= WHAT THE EXERCISE ASKS =
The full data, repeated exactly, is the only answer needed.

━━━ DATA TO EXAMINE ━━━

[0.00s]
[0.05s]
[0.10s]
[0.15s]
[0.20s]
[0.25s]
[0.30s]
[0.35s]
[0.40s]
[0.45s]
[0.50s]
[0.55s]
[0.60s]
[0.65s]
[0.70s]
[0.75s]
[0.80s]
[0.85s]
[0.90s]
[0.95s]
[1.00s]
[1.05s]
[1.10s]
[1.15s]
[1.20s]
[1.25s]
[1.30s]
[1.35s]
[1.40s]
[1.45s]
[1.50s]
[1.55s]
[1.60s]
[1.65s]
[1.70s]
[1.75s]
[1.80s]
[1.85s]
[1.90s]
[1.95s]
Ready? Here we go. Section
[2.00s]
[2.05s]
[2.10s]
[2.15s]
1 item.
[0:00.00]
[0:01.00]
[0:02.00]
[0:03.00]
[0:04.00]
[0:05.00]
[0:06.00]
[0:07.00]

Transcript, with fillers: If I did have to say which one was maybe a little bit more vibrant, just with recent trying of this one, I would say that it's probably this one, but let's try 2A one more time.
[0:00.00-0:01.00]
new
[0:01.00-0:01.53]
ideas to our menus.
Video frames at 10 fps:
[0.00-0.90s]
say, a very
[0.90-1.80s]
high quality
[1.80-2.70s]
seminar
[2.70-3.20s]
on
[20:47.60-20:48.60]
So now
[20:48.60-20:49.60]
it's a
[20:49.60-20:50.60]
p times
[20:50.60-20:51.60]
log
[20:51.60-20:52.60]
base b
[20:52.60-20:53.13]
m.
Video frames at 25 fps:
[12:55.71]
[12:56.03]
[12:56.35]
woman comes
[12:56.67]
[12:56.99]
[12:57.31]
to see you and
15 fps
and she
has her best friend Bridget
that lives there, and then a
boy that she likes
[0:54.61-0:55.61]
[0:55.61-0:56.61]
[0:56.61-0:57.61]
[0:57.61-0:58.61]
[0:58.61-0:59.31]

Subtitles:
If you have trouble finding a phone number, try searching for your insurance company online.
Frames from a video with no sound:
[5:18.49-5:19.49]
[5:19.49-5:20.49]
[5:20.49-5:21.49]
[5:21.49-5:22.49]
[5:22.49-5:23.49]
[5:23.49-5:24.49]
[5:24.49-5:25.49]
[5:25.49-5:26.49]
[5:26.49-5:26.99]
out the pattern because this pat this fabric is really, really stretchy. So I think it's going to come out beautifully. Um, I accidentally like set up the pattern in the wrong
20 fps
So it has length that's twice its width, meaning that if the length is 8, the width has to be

━━━

= TASK RESPONSE =
[0.00s]
[0.05s]
[0.10s]
[0.15s]
[0.20s]
[0.25s]
[0.30s]
[0.35s]
[0.40s]
[0.45s]
[0.50s]
[0.55s]
[0.60s]
[0.65s]
[0.70s]
[0.75s]
[0.80s]
[0.85s]
[0.90s]
[0.95s]
[1.00s]
[1.05s]
[1.10s]
[1.15s]
[1.20s]
[1.25s]
[1.30s]
[1.35s]
[1.40s]
[1.45s]
[1.50s]
[1.55s]
[1.60s]
[1.65s]
[1.70s]
[1.75s]
[1.80s]
[1.85s]
[1.90s]
[1.95s]
Ready? Here we go. Section
[2.00s]
[2.05s]
[2.10s]
[2.15s]
1 item.
[0:00.00]
[0:01.00]
[0:02.00]
[0:03.00]
[0:04.00]
[0:05.00]
[0:06.00]
[0:07.00]

Transcript, with fillers: If I did have to say which one was maybe a little bit more vibrant, just with recent trying of this one, I would say that it's probably this one, but let's try 2A one more time.
[0:00.00-0:01.00]
new
[0:01.00-0:01.53]
ideas to our menus.
Video frames at 10 fps:
[0.00-0.90s]
say, a very
[0.90-1.80s]
high quality
[1.80-2.70s]
seminar
[2.70-3.20s]
on
[20:47.60-20:48.60]
So now
[20:48.60-20:49.60]
it's a
[20:49.60-20:50.60]
p times
[20:50.60-20:51.60]
log
[20:51.60-20:52.60]
base b
[20:52.60-20:53.13]
m.
Video frames at 25 fps:
[12:55.71]
[12:56.03]
[12:56.35]
woman comes
[12:56.67]
[12:56.99]
[12:57.31]
to see you and
15 fps
and she
has her best friend Bridget
that lives there, and then a
boy that she likes
[0:54.61-0:55.61]
[0:55.61-0:56.61]
[0:56.61-0:57.61]
[0:57.61-0:58.61]
[0:58.61-0:59.31]

Subtitles:
If you have trouble finding a phone number, try searching for your insurance company online.
Frames from a video with no sound:
[5:18.49-5:19.49]
[5:19.49-5:20.49]
[5:20.49-5:21.49]
[5:21.49-5:22.49]
[5:22.49-5:23.49]
[5:23.49-5:24.49]
[5:24.49-5:25.49]
[5:25.49-5:26.49]
[5:26.49-5:26.99]
out the pattern because this pat this fabric is really, really stretchy. So I think it's going to come out beautifully. Um, I accidentally like set up the pattern in the wrong
20 fps
So it has length that's twice its width, meaning that if the length is 8, the width has to be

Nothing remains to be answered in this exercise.